Mine is build 1991 (from memory July) registered January 1992.
I used to buy a few VWs in those days and often used to shoot the breeze with the dealer about cars in general and VW in particular. He told me the number 150 also. I read subsequently (might have been in Wheels) the number 200. My information is from conversations I had then with the dealer.
There weren't many GTIs imported. They were brought in at the time when the importers changed and the new importer was anxious to reposition the brand in preparation for a relaunch of the Golf. The GTI legend had reached these shores even though for some years we'd only been getting VW vans. The new importer also had distribution contracts for VW in SE Asia and the cars we got here were Japanese spec. Mine is German build and I thought they all were. In fact, the model was a dog. It couldn't be sold and the last 50 or so in Sydney were registered by dealers and cleared as second hand cars. The automags all agreed the car handled as sweetly as any GTI but the engine mods killed it. Next off the rank was the Mk1 cabriolet
Our cars had the RV engine.

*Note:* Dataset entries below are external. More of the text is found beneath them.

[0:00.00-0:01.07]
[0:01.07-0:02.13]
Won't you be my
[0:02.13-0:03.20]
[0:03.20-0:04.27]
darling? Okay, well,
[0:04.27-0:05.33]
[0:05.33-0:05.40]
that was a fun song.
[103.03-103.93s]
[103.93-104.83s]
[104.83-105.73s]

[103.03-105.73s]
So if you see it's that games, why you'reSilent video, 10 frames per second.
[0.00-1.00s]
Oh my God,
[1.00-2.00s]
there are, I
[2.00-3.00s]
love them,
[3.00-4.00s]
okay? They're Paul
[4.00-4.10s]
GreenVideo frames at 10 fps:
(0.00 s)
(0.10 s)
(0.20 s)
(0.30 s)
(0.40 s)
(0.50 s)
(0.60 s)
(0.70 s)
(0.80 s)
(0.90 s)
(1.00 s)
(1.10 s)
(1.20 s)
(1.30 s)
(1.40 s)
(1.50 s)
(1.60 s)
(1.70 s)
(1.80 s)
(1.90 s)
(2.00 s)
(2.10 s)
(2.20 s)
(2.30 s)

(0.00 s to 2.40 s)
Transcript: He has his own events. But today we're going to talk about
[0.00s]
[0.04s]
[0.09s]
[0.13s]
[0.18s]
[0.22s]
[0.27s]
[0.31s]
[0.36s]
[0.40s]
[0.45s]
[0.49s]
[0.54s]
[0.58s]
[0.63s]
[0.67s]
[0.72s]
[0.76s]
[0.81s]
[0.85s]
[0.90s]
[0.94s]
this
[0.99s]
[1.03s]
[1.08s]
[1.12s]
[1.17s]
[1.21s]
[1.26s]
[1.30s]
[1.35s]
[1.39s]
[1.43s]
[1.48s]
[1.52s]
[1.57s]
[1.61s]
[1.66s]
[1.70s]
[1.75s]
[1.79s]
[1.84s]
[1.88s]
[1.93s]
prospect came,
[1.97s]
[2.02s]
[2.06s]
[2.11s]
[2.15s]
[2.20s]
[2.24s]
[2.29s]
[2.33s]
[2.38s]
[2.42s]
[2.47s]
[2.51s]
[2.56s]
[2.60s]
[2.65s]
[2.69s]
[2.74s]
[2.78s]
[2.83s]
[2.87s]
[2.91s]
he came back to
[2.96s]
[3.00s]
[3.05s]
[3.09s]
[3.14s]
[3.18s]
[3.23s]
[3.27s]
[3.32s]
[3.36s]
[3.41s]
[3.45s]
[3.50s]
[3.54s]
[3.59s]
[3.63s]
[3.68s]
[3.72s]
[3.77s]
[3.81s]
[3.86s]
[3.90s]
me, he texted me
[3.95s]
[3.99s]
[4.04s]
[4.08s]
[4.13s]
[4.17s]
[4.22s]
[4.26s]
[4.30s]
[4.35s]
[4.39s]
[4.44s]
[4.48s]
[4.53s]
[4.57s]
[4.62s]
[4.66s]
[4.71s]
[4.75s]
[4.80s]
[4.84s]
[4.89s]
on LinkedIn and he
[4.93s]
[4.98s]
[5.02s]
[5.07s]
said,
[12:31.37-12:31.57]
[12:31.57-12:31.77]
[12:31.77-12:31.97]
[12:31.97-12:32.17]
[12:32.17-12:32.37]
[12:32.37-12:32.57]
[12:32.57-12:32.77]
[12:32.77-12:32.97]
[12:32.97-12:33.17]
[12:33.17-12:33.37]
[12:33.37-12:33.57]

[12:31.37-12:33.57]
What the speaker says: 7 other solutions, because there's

It was modified to run on low octane fuel and to run as a clean engine. The mods were dreadful. Even when new it was rough, rattly at idle and it would just choke to death between 3500 rpm and 4000 rpm. It wouldn't redline in any gear. With its close ratio gearbox and high first gear my wife at the time considered it an undrivable slug. In recognition of the problems, our cars had a different camshaft intended to give more torque lower down.
Most of the detox mods were in the exhaust area. They started with a different exhaust manifold and they got worse after that. I was told the problem VW needed to solve was to get the catalytic converter temperature up to the necessary level from a cold start within a delay dictated by the ADRs, without spending any money. They achieved that by choking the gasses after they left the head using bits cobbled from the parts bin.
In my experience, reversing the detoxing by changing the exhaust, transforms the car. At one time I bought a new GTI camshaft from a dealer in France and tried it in the de-detoxed car. In my view the Australian one is a beauty. The one in the local car lets the engine spin every bit as hard, but it has lots more low down and mid range torque, so it spins the speedo round much quicker with less drama. The local camshaft get 5.4 litres/100 on country run and 6.3 around town and can run away from 6 cylinder Holdens and Fords all day long. With the European camshaft the car isn't quicker but fuel consumption varies between just under 8 and just under 10 litres/100. Matters quite a bit these days.